Hegel is a gradient-free artificial consciousness simulation. It models Hegel's Phenomenology of Spirit as a progression of dynamical systems: from bare survival (metabolism) through self-discovery (prediction + intervention) to mutual recognition (two-agent interaction). There is no backpropagation, no loss function, no optimization. The organism either stays alive or dies. Learning happens through Hebbian rules as a side effect of survival.
The organism is a 25-dimensional ODE system: 5 metabolic variables + 20 CTRNN neuron activations, all solved together by an adaptive ODE integrator (Tsit5). The metabolism produces the chemistry of life, the brain reads sensory input from the chemistry and produces motor output, and the motor output modulates how the organism interacts with its environment.
| Variable | Name | Role | Death if |
|---|---|---|---|
| S | Substrate | Primary food source. Consumed by catalytic reactions, replenished from environment. Motor output modulates intake rate. | < 0.05 |
| T | Intermediate | Reaction product of S. Consumed by two different catalytic pathways (via C1 and C2). Key metabolic hub. | < 0.05 |
| U | Waste / Byproduct | End product recycled through cross-catalysis. Feeds back into catalyst C1 repair. Accumulation or depletion both dangerous. | < 0.05 |
| C1 | Catalyst 1 | Self-repairing enzyme. Catalyzes S+T reaction. Produced by C2+U cross-catalysis. If both catalysts fall, the system cannot self-repair. | < 0.005 |
| C2 | Catalyst 2 | Self-repairing enzyme. Catalyzes T+U reaction. Produced by C1+S cross-catalysis. Cross-repairs with C1 in a mutual dependency. | < 0.005 |
The viability margin measures how far the organism is from death. It's the minimum margin across all 5 concentrations relative to their death thresholds. A margin of 100% means perfectly safe. A margin of 0% means at the boundary. Negative means dead.
Death is permanent. Once any concentration drops below its threshold, the organism dies and cannot recover. This is a core design principle from viability theory (Aubin): the system must actively maintain itself within a viable region of state space. There is no resurrection.

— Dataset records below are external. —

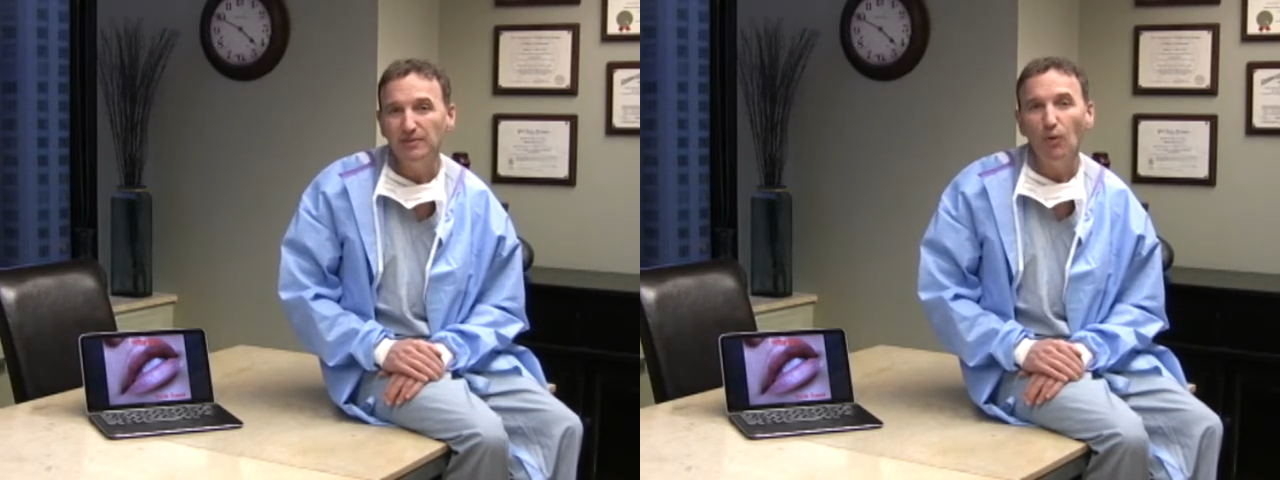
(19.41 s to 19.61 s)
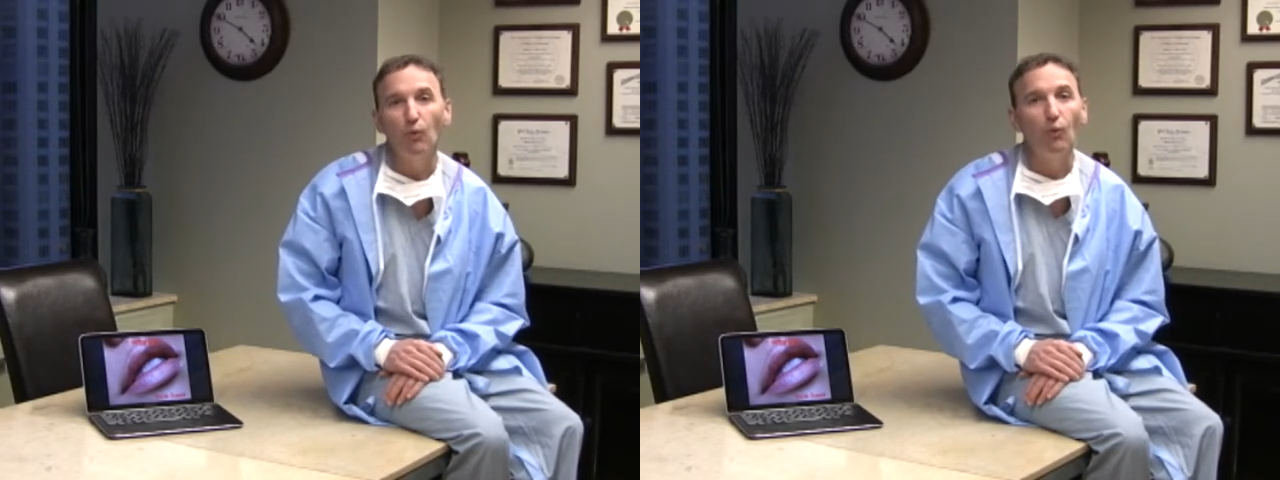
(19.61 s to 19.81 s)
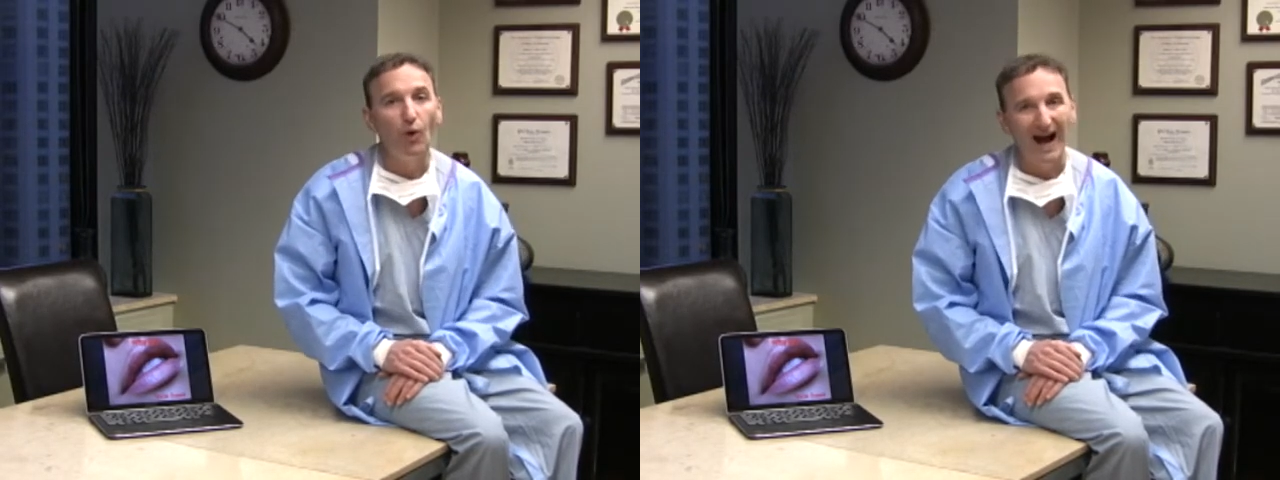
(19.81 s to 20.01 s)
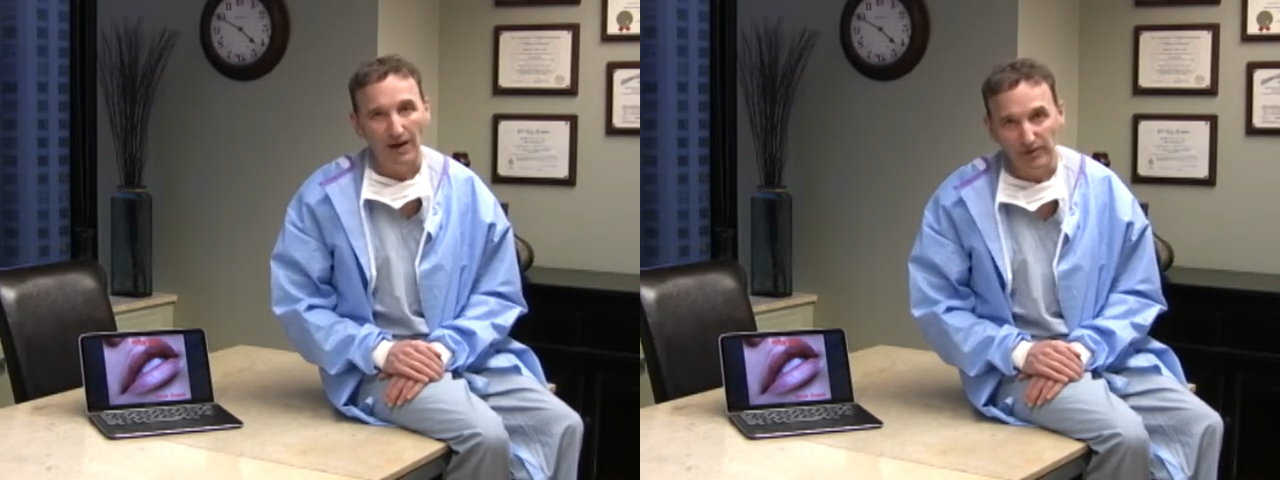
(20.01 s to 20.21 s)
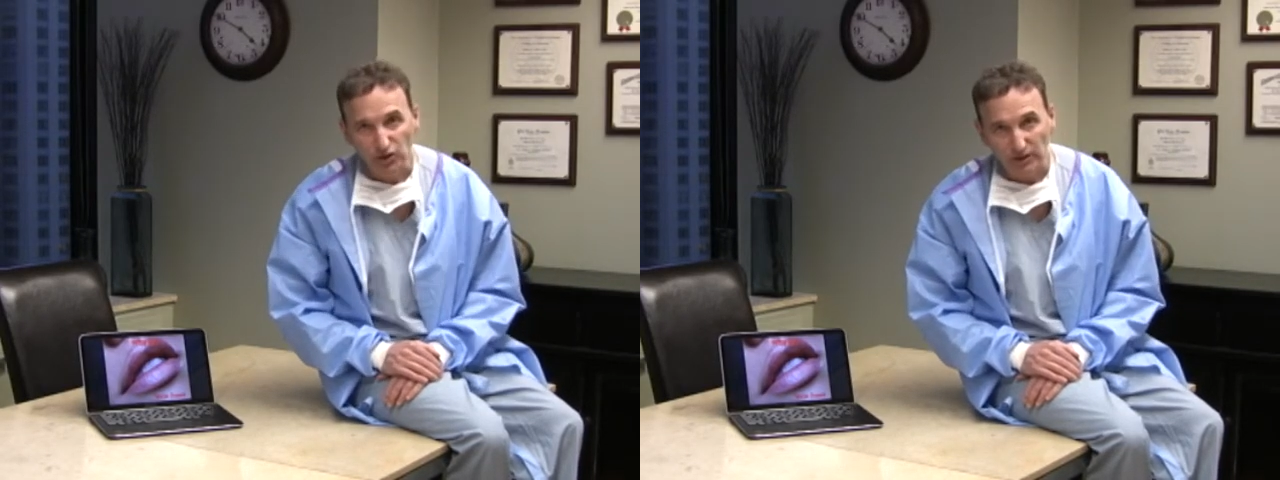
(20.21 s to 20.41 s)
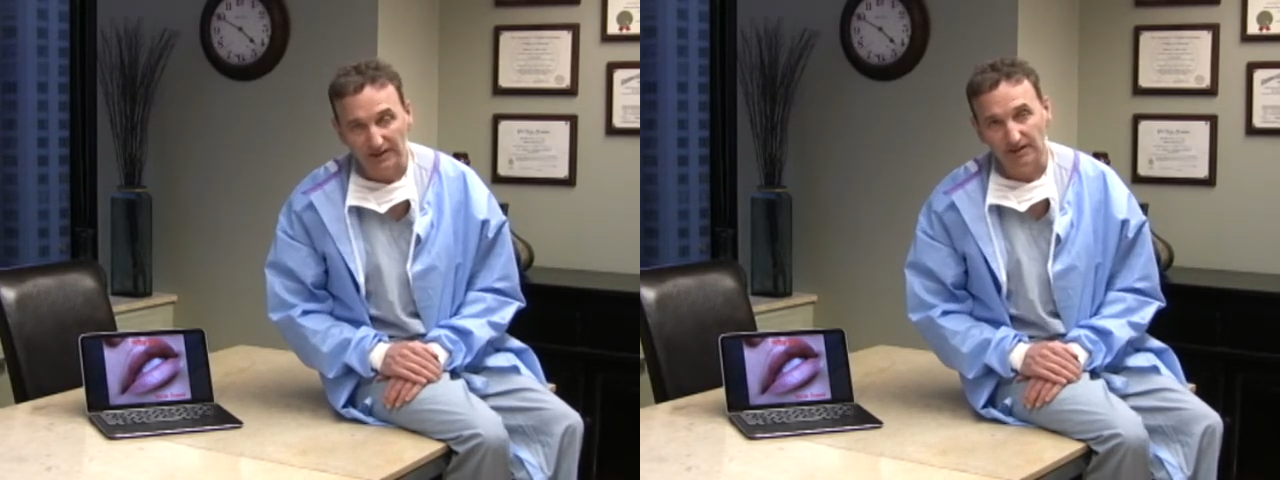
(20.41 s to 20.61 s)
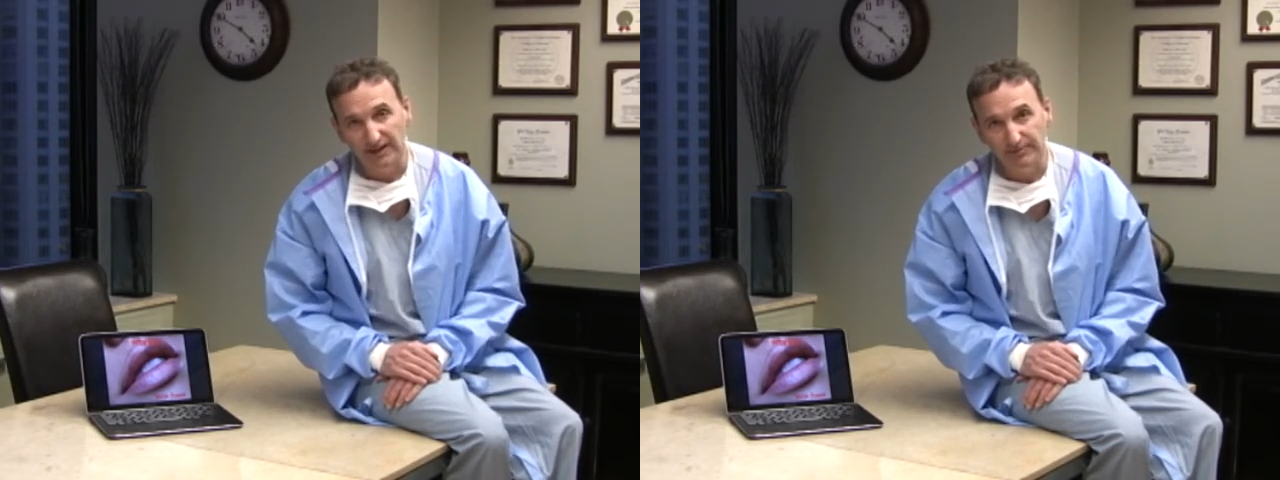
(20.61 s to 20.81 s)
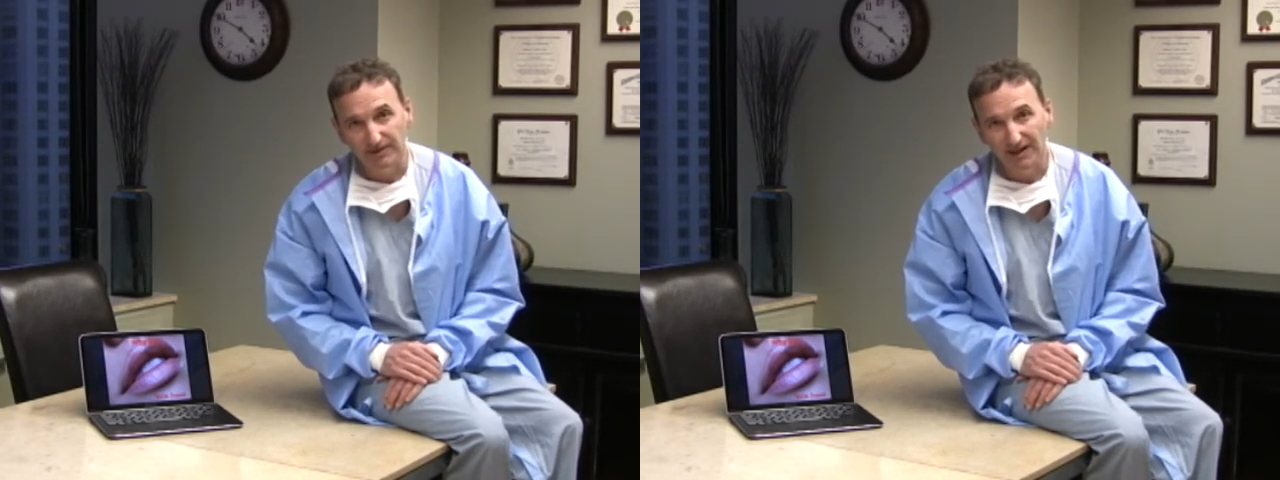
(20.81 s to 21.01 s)
you about why we treat the
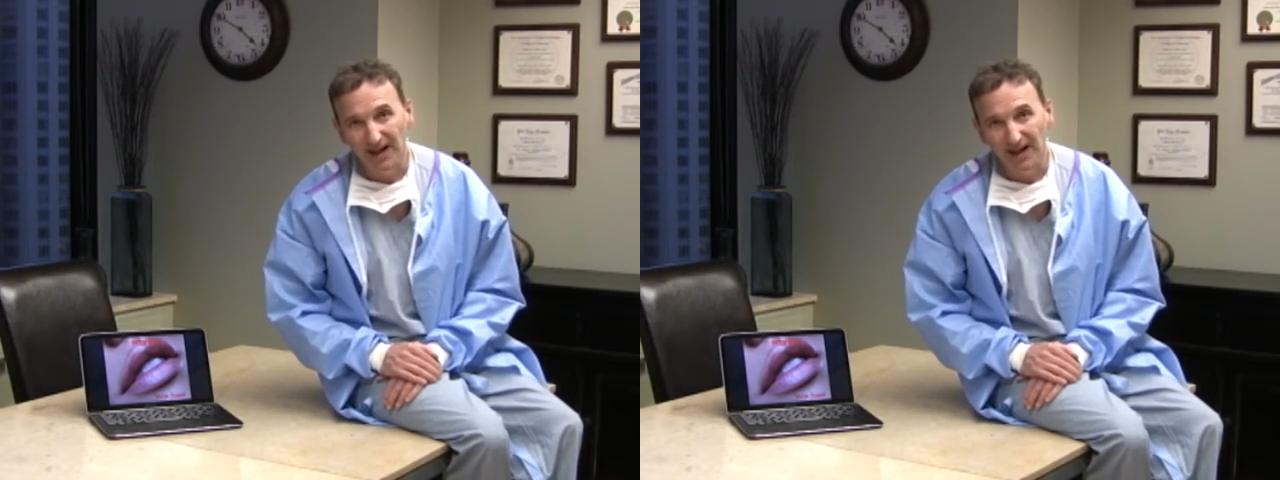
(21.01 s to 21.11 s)
lips.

The brain is a Continuous-Time Recurrent Neural Network (Beer, 1995) with 20 neurons. Each neuron follows:
tau_i * dy_i/dt = -y_i + sum_j(w_ij * sigma(y_j + theta_j)) + sensory_i
Sensory inputs come from the metabolic concentrations and environmental signals. Three motor output neurons (M1, M2, M3) control the organism's behavior: substrate intake rates and movement through the resource landscape.
There is no backpropagation. The CTRNN's weights evolve through four Hebbian rules:
Extracts principal components of input. dw = eta * y * (x - y * w). Converges to the first eigenvector of the input correlation matrix.
Creates selectivity through a sliding threshold. Neurons develop preferences for specific inputs. Below threshold = weakening (LTD), above = strengthening (LTP).
Lateral inhibition decorrelates neuron responses. Different neurons learn to respond to different features.
Can the organism stay alive? The metabolism must self-maintain under perturbations (random catalyst halvings, substrate depletions, noise bursts). Each run faces 12 random perturbations over 100,000 time units.
Does the brain actually control behavior, or is it just along for the ride? The CTRNN motor outputs must show meaningful variance, proving the neural network is actively modulating the organism's interaction with its environment.
Does learning help? Paired trials compare organisms with Hebbian learning ON vs OFF under identical conditions. If learning improves survival, the weights are capturing useful environmental structure.
Can the organism predict its environment? Prediction neurons output expected next sensory input. When prediction fails in ways correlated with the organism's own actions, a self-model emerges. This is Hegel's "determinate negation": world-model failure produces specific new structure.
Each organism faces 12 random perturbations during its 100,000-time-unit lifetime. These simulate environmental shocks:
Catalyst halving: C1 or C2 suddenly drops to 50%. The organism must repair through cross-catalysis.
Substrate depletion: S, T, or U drops sharply. The organism must compensate through motor behavior.
Noise bursts: Random perturbations across multiple variables simultaneously.
Perturbations are scheduled between t=1,000 and t=90,000, giving the organism time to stabilize before being tested.
This is not artificial general intelligence. It is not self-consciousness. It is a functional analog of Hegel's phenomenological progression, implemented as dynamical systems. The scientific question is whether gradient-free, viability-constrained self-maintenance can produce behaviors that structurally resemble consciousness stages. If it fails, documenting why it fails is equally valuable.